Committee That Advises Medicare on Service Prices Is Biased — but Bias Has Its Benefits

Physicians on a committee that recommends prices for health care services under Medicare are biased toward their own specialties, resulting in proposals that could generate more income for their own practices, according to research by Stanford Health Policy’s David Chan, MD, PhD.

Yet Chan also finds that involving physicians in setting prices improves the quality of information used in the process — a significant benefit for Medicare and patients alike.

“Communication is good because information benefits everyone,” says Chan, an assistant professor of medicine at the School of Medicine and investigator at the Department of Veterans Affairs. “Sometimes you need some bias to allow communication to happen. This is often why we have intermediaries, and in the case of the committee, it appears to be an example of this.”

Chan and his colleague, Michael Dickstein from New York University, published their independent analysis in a working paper released by the National Bureau of Economic Research.

Medicare, the federal health insurance program for elderly Americans, pays about $70 billion a year to the physicians who provide health care services to its participants.

The prices for those services are set by a committee of physicians convened by the American Medical Association, known as the Relative Value Scale Update Committee (RUC).

The committee is composed of 25 physician specialty society representatives; 21 of these members occupy permanent seats, while the remaining four rotate. During their three meetings each year, 200 to 300 physician services typically are up for review.

The committee meets behind closed doors. Few know how the physicians — most of whom are specialists and not primary care doctors — reach their recommendations for the health care service prices, which Medicare then typically adopts.

But health policy and Medicare analysts do know the committee carries great clout.

Their recommendations not only influence Medicare’s direct expenditures, but also indirectly shape pricing in the overall market for physician services, which are valued at $480 billion per year or 2.7 percent of the U.S. gross domestic product.
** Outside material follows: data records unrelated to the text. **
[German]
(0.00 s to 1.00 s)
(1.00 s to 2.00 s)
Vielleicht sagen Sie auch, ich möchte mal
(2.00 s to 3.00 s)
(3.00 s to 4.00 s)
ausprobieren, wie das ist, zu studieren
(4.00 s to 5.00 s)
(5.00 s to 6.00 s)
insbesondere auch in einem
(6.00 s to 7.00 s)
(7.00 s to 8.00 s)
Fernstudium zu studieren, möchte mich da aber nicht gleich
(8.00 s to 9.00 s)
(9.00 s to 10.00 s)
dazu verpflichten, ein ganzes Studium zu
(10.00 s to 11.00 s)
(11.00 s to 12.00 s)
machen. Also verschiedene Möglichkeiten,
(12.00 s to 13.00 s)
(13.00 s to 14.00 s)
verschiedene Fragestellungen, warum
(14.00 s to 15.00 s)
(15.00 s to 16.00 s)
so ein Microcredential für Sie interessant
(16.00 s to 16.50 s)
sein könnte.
The prices of medical procedures can also drive larger changes in physicians’ procedural choices and the specialty career decisions of future physicians.
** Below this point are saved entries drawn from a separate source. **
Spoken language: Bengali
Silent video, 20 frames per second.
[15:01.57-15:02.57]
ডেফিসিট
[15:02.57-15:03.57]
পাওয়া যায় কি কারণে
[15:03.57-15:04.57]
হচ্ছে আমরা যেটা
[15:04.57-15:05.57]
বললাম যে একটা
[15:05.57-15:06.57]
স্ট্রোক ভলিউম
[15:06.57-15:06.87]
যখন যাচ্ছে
Chan, who is also a faculty fellow at the Stanford Institute for Economic Policy Research, spent four years investigating the practices of the committee and whether the prices recommended by the physicians are biased toward their own specialties. He and Dickstein gained access to 4,423 fee proposals that were reviewed by the committee from 1992 to 2013.

They found that increasing a measure of affiliation between the committee and proposers by one standard deviation increases prices by 10 percent — a consequence that could support critics who claim there is conflict of interest among the committee members.
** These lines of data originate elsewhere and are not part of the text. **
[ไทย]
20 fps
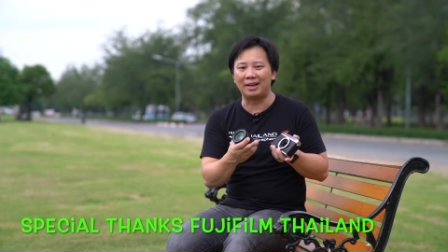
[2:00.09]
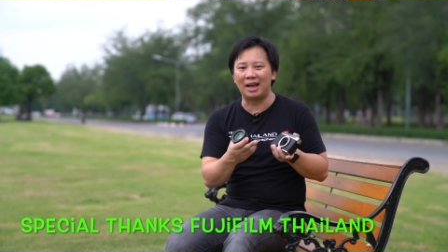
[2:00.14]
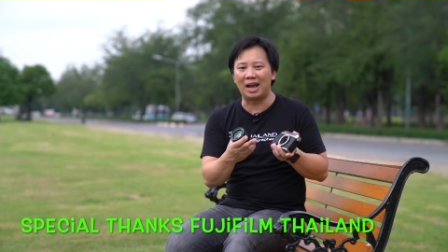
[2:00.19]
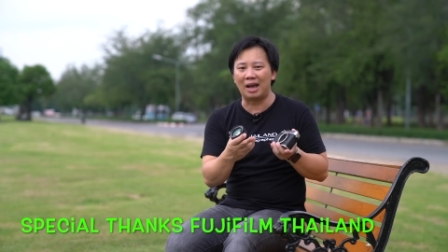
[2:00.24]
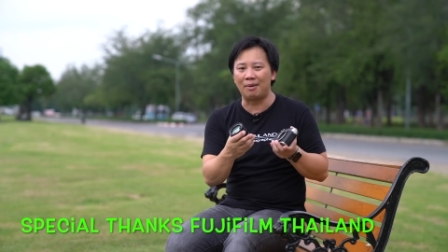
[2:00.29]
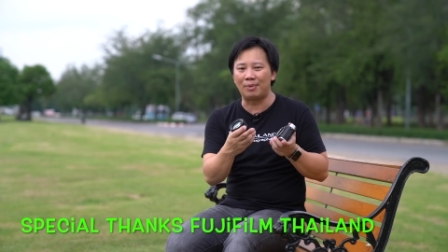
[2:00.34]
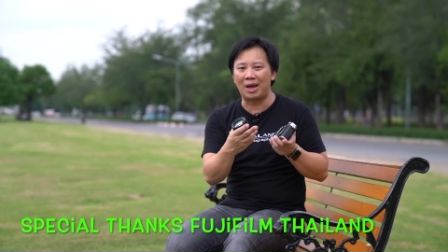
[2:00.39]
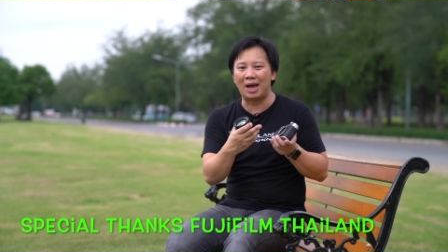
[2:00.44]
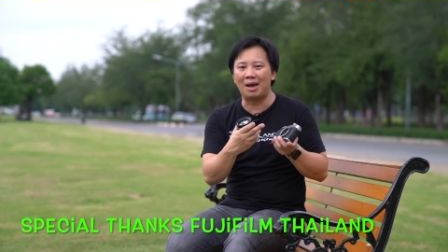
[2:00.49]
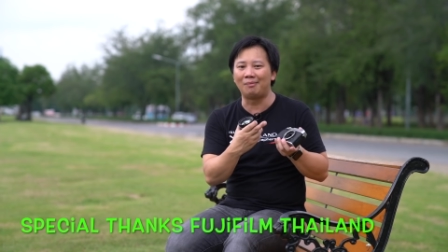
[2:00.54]
นะค
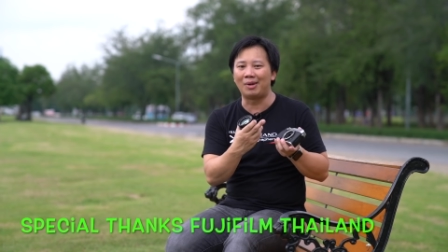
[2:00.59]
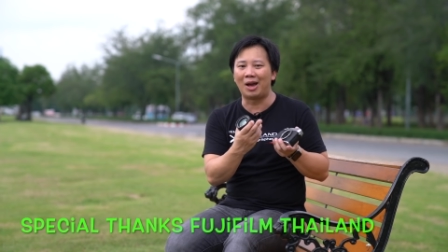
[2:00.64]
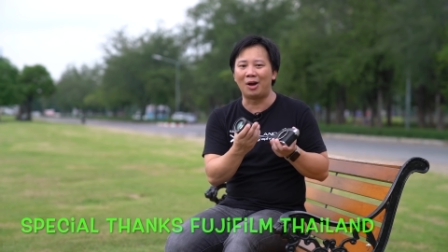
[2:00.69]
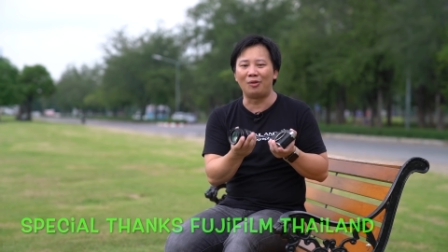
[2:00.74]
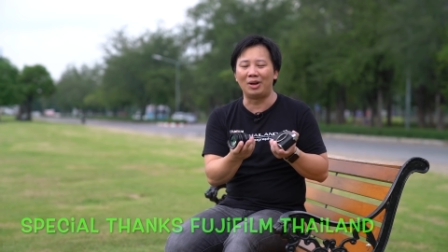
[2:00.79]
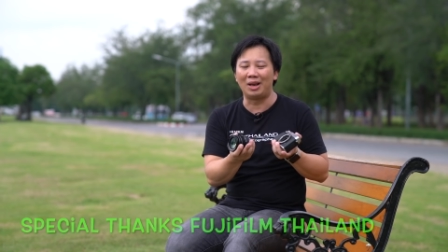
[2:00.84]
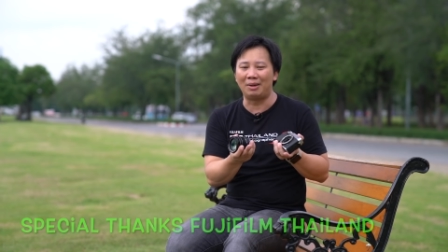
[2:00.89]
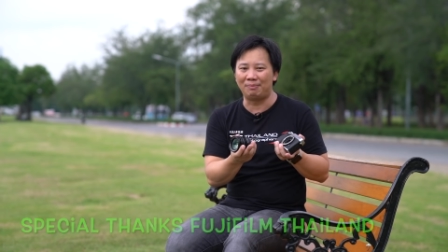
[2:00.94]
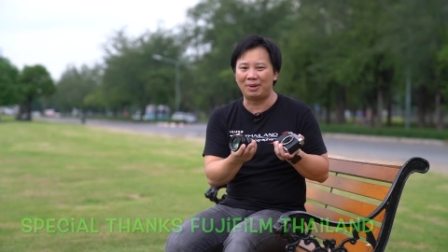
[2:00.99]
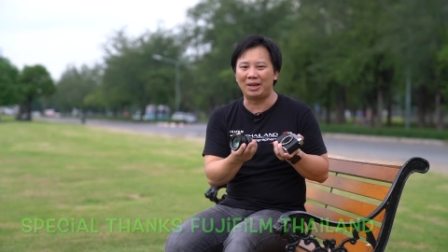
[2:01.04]
รับห้ามเอา
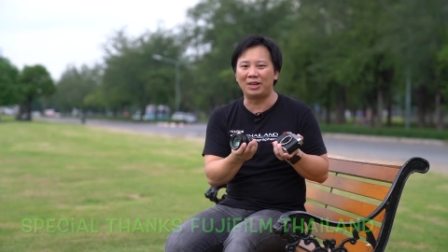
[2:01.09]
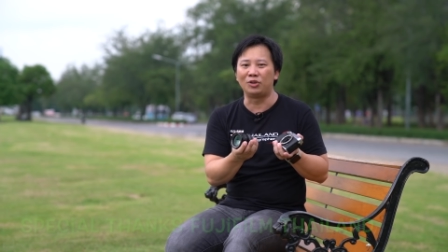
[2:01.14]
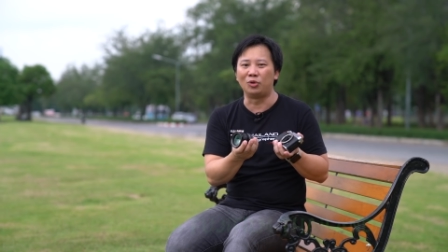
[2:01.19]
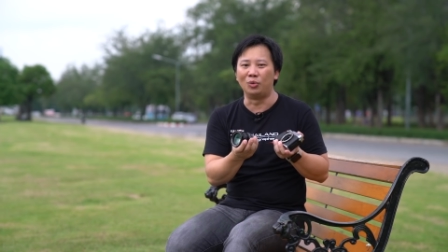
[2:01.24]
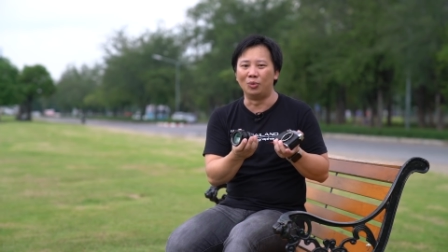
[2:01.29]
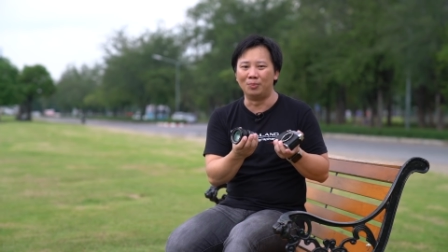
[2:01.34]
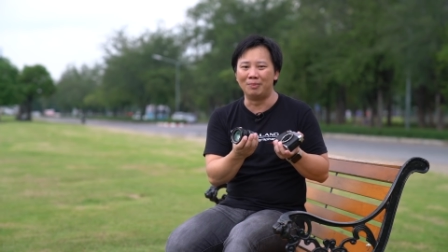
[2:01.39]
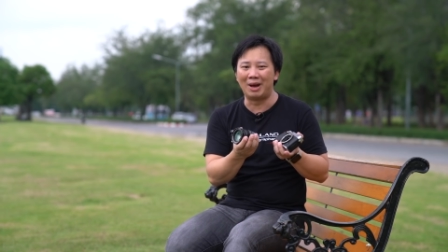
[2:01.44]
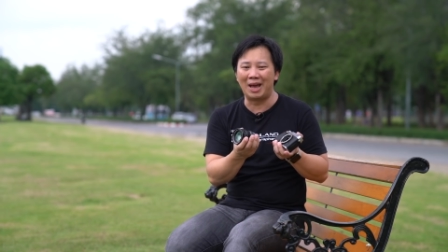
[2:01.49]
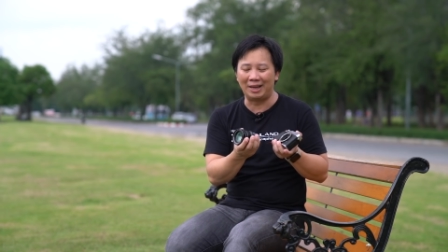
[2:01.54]
อะไรไป
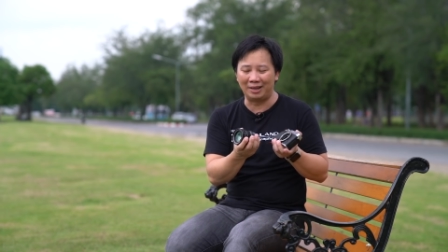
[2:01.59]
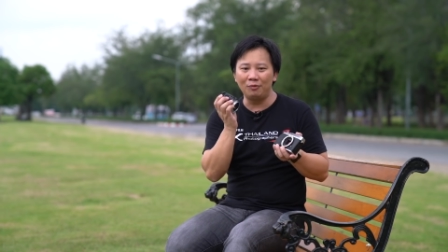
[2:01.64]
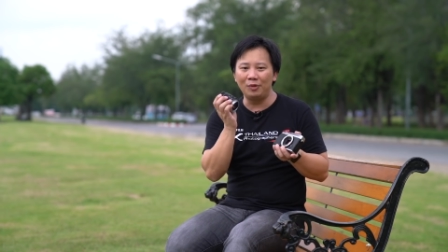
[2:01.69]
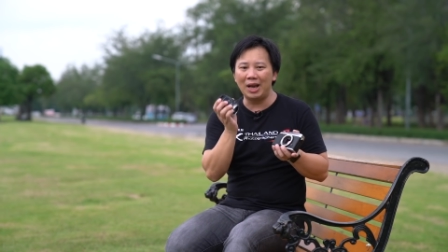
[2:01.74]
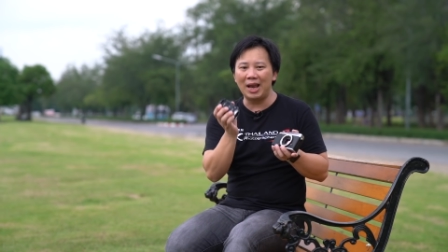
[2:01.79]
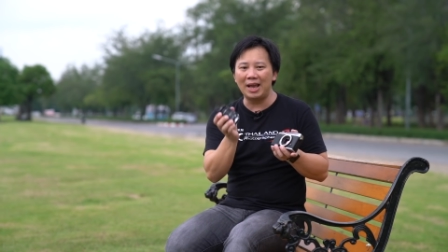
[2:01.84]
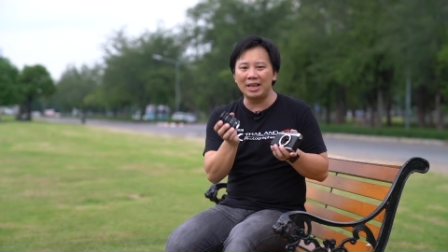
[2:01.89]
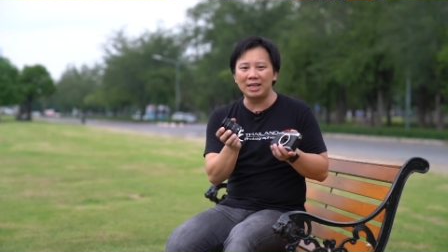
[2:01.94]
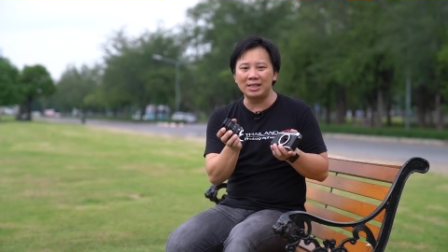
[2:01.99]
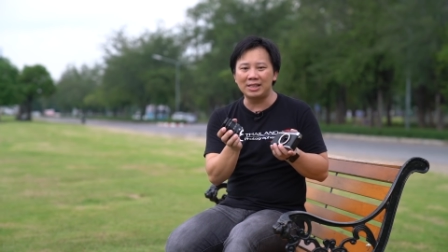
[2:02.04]
ถูมัน เว
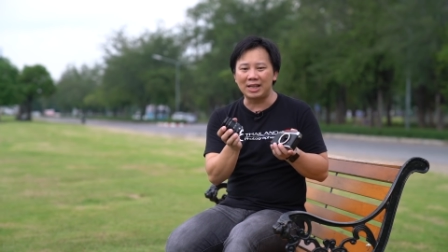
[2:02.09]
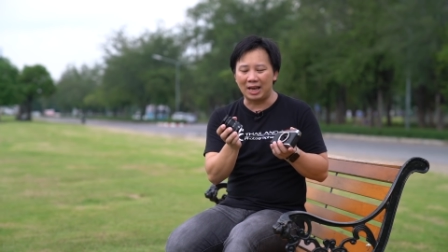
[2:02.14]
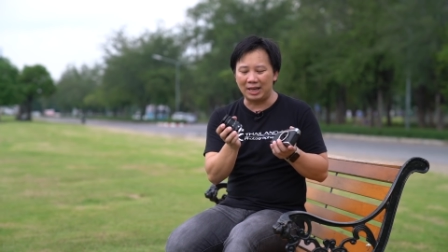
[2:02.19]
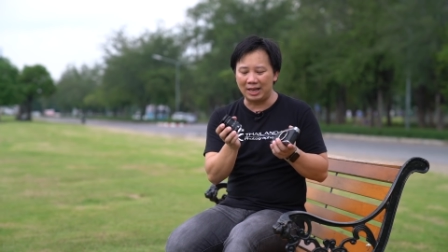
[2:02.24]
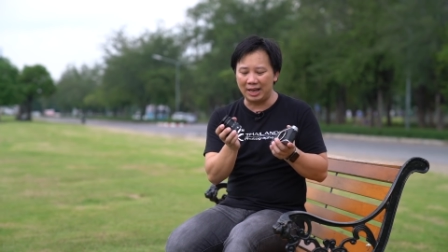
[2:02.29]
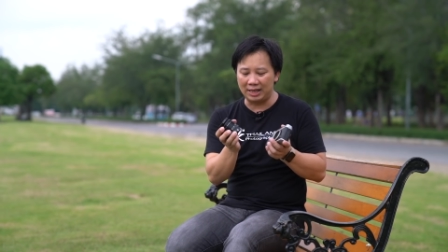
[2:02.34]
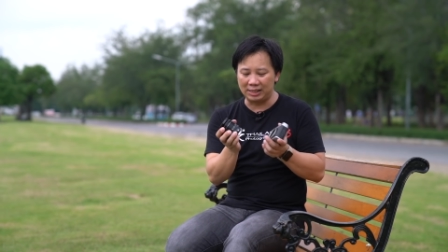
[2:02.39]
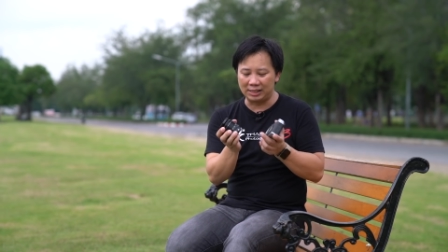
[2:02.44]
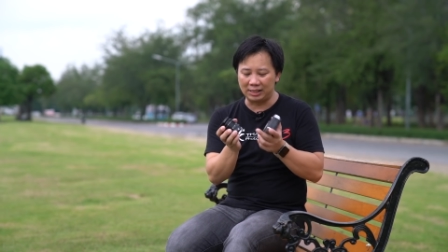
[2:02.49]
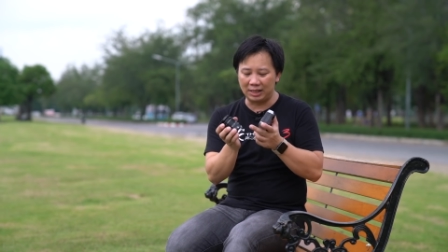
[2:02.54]
ลาจะใส่
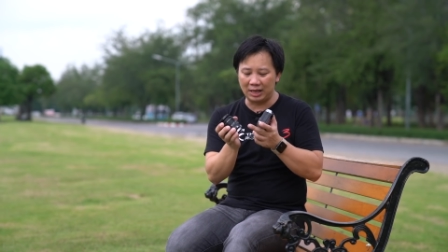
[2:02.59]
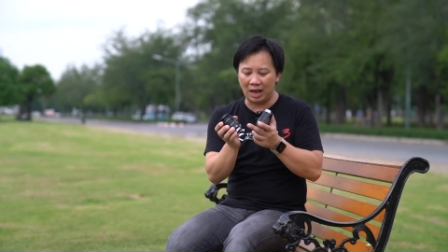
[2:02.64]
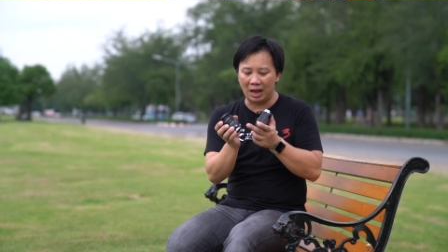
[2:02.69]
เลนส์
But Chan and Dickstein believe that bias is not the only thing that matters when evaluating the committee. Unbiased pricing recommendations may still lead to poor pricing suggestions if they are imprecise and have no relationship to the truth.

They examined the quality of the pricing process by looking at the underlying data used in pricing proposals, as well as whether private insurers follow Medicare pricing decisions more when the underlying proposals come from affiliated specialties. Overall, they found that pricing decisions from affiliated proposals may be of higher quality, as private insurance tends to follow these decisions more closely.

“Our findings suggest Medicare faces a balancing act in setting prices,” the authors wrote. “Inviting input from the RUC may introduce bias in prices, but it may also improve the information extracted from specialties.”